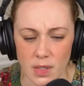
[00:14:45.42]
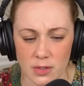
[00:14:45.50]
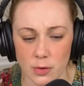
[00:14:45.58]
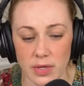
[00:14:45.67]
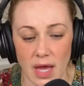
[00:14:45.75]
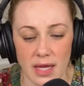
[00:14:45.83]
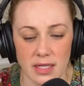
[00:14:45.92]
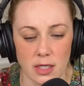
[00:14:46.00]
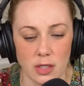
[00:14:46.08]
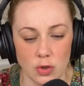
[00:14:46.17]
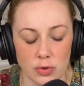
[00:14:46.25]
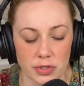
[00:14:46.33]
So yeah, it
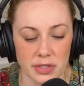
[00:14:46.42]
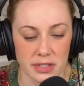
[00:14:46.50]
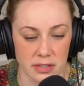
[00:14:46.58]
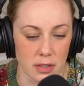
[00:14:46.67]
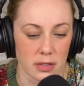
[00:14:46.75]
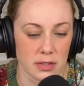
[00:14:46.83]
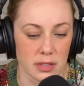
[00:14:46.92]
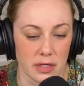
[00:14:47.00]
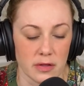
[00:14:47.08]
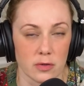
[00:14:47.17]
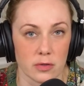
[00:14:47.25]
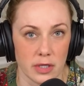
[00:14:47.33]
usually starts
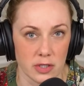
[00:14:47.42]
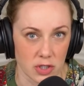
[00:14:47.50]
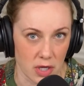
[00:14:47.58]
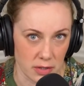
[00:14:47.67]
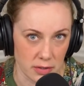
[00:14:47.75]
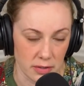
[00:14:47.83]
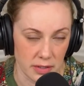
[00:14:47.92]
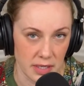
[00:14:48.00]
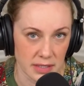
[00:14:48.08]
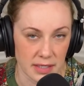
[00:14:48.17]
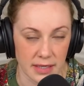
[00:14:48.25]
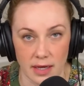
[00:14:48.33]
in childhood, and
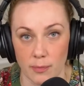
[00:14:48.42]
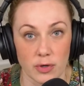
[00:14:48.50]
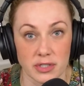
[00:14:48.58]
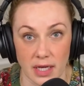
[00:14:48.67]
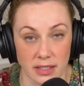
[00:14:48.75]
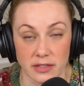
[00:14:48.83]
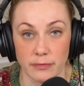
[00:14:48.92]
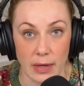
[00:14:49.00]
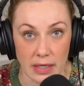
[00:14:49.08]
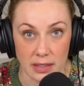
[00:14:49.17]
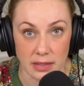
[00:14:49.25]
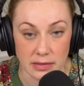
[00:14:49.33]
it's like a protective
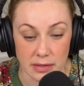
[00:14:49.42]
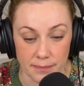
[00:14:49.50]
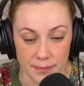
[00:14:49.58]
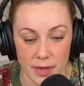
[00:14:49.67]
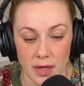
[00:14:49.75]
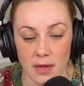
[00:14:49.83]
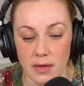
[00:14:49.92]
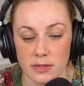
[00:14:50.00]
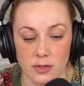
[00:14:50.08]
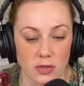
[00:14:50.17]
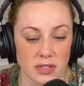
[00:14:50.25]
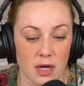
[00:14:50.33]
mechanism.
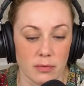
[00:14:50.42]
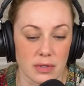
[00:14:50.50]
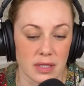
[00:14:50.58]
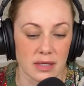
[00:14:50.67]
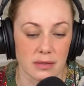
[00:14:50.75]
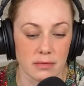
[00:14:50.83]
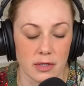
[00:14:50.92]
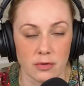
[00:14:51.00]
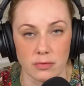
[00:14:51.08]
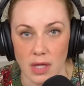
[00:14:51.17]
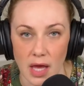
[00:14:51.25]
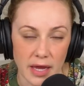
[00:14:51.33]
Starts out with like,
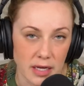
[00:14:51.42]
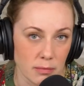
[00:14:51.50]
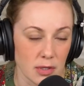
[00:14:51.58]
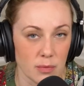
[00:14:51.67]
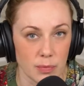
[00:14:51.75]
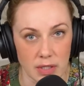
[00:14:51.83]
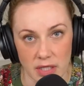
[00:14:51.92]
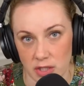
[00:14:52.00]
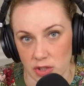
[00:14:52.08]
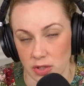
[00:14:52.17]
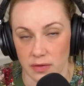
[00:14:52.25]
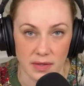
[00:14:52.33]
lying,
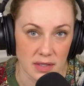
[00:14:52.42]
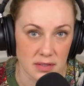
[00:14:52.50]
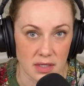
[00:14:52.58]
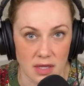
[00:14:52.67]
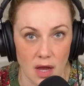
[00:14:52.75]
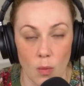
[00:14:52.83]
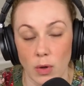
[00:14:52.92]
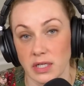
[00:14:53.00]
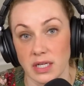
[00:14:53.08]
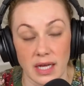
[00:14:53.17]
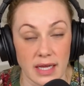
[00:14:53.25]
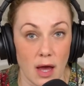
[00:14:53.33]
manipulation, things like that,
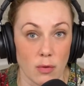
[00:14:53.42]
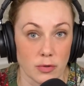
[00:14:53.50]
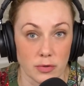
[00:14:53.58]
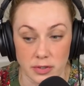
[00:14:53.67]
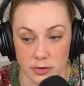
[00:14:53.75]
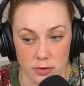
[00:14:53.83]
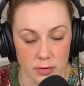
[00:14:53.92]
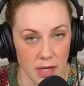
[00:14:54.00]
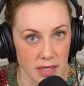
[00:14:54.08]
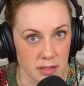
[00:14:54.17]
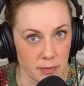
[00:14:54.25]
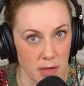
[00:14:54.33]
wanting to hang out with only certain
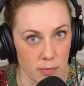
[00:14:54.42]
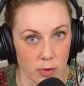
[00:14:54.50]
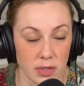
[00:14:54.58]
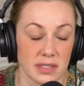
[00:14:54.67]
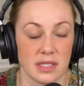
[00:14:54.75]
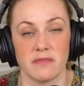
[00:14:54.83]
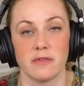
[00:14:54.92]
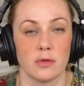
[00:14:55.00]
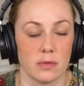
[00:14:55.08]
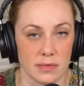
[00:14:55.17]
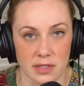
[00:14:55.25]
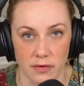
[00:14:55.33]
kinds of people because they view
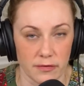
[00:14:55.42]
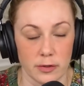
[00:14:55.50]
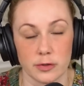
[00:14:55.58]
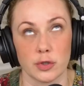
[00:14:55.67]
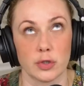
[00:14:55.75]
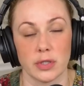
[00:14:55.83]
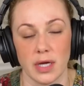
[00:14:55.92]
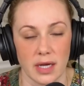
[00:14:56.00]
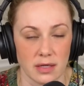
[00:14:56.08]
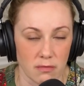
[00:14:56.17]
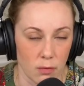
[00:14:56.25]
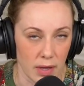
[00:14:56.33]
themselves in a certain
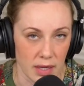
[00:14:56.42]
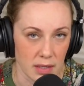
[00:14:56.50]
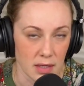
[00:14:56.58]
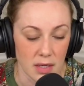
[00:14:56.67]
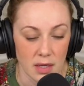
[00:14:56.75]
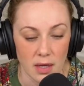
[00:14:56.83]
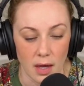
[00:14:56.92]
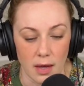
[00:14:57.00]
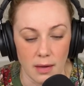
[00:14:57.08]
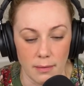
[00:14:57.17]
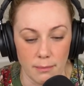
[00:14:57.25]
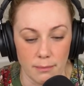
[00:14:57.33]
kind of way.
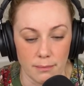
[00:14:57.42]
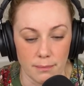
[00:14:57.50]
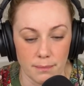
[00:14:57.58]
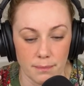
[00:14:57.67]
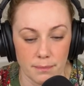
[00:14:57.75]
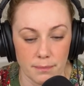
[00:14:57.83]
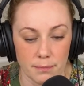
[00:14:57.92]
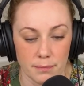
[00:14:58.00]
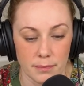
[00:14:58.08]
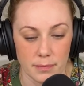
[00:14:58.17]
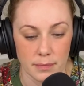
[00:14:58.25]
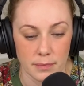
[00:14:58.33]

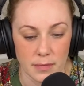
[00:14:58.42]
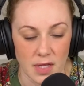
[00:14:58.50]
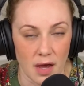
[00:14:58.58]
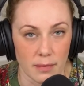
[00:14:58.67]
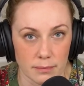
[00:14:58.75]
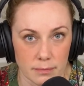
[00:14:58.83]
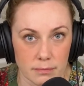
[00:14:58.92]
Yeah.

========================

Pictures stay out; the entries above are to be output exactly as given.

[00:14:45.42]
[00:14:45.50]
[00:14:45.58]
[00:14:45.67]
[00:14:45.75]
[00:14:45.83]
[00:14:45.92]
[00:14:46.00]
[00:14:46.08]
[00:14:46.17]
[00:14:46.25]
[00:14:46.33]
So yeah, it
[00:14:46.42]
[00:14:46.50]
[00:14:46.58]
[00:14:46.67]
[00:14:46.75]
[00:14:46.83]
[00:14:46.92]
[00:14:47.00]
[00:14:47.08]
[00:14:47.17]
[00:14:47.25]
[00:14:47.33]
usually starts
[00:14:47.42]
[00:14:47.50]
[00:14:47.58]
[00:14:47.67]
[00:14:47.75]
[00:14:47.83]
[00:14:47.92]
[00:14:48.00]
[00:14:48.08]
[00:14:48.17]
[00:14:48.25]
[00:14:48.33]
in childhood, and
[00:14:48.42]
[00:14:48.50]
[00:14:48.58]
[00:14:48.67]
[00:14:48.75]
[00:14:48.83]
[00:14:48.92]
[00:14:49.00]
[00:14:49.08]
[00:14:49.17]
[00:14:49.25]
[00:14:49.33]
it's like a protective
[00:14:49.42]
[00:14:49.50]
[00:14:49.58]
[00:14:49.67]
[00:14:49.75]
[00:14:49.83]
[00:14:49.92]
[00:14:50.00]
[00:14:50.08]
[00:14:50.17]
[00:14:50.25]
[00:14:50.33]
mechanism.
[00:14:50.42]
[00:14:50.50]
[00:14:50.58]
[00:14:50.67]
[00:14:50.75]
[00:14:50.83]
[00:14:50.92]
[00:14:51.00]
[00:14:51.08]
[00:14:51.17]
[00:14:51.25]
[00:14:51.33]
Starts out with like,
[00:14:51.42]
[00:14:51.50]
[00:14:51.58]
[00:14:51.67]
[00:14:51.75]
[00:14:51.83]
[00:14:51.92]
[00:14:52.00]
[00:14:52.08]
[00:14:52.17]
[00:14:52.25]
[00:14:52.33]
lying,
[00:14:52.42]
[00:14:52.50]
[00:14:52.58]
[00:14:52.67]
[00:14:52.75]
[00:14:52.83]
[00:14:52.92]
[00:14:53.00]
[00:14:53.08]
[00:14:53.17]
[00:14:53.25]
[00:14:53.33]
manipulation, things like that,
[00:14:53.42]
[00:14:53.50]
[00:14:53.58]
[00:14:53.67]
[00:14:53.75]
[00:14:53.83]
[00:14:53.92]
[00:14:54.00]
[00:14:54.08]
[00:14:54.17]
[00:14:54.25]
[00:14:54.33]
wanting to hang out with only certain
[00:14:54.42]
[00:14:54.50]
[00:14:54.58]
[00:14:54.67]
[00:14:54.75]
[00:14:54.83]
[00:14:54.92]
[00:14:55.00]
[00:14:55.08]
[00:14:55.17]
[00:14:55.25]
[00:14:55.33]
kinds of people because they view
[00:14:55.42]
[00:14:55.50]
[00:14:55.58]
[00:14:55.67]
[00:14:55.75]
[00:14:55.83]
[00:14:55.92]
[00:14:56.00]
[00:14:56.08]
[00:14:56.17]
[00:14:56.25]
[00:14:56.33]
themselves in a certain
[00:14:56.42]
[00:14:56.50]
[00:14:56.58]
[00:14:56.67]
[00:14:56.75]
[00:14:56.83]
[00:14:56.92]
[00:14:57.00]
[00:14:57.08]
[00:14:57.17]
[00:14:57.25]
[00:14:57.33]
kind of way.
[00:14:57.42]
[00:14:57.50]
[00:14:57.58]
[00:14:57.67]
[00:14:57.75]
[00:14:57.83]
[00:14:57.92]
[00:14:58.00]
[00:14:58.08]
[00:14:58.17]
[00:14:58.25]
[00:14:58.33]

[00:14:58.42]
[00:14:58.50]
[00:14:58.58]
[00:14:58.67]
[00:14:58.75]
[00:14:58.83]
[00:14:58.92]
Yeah.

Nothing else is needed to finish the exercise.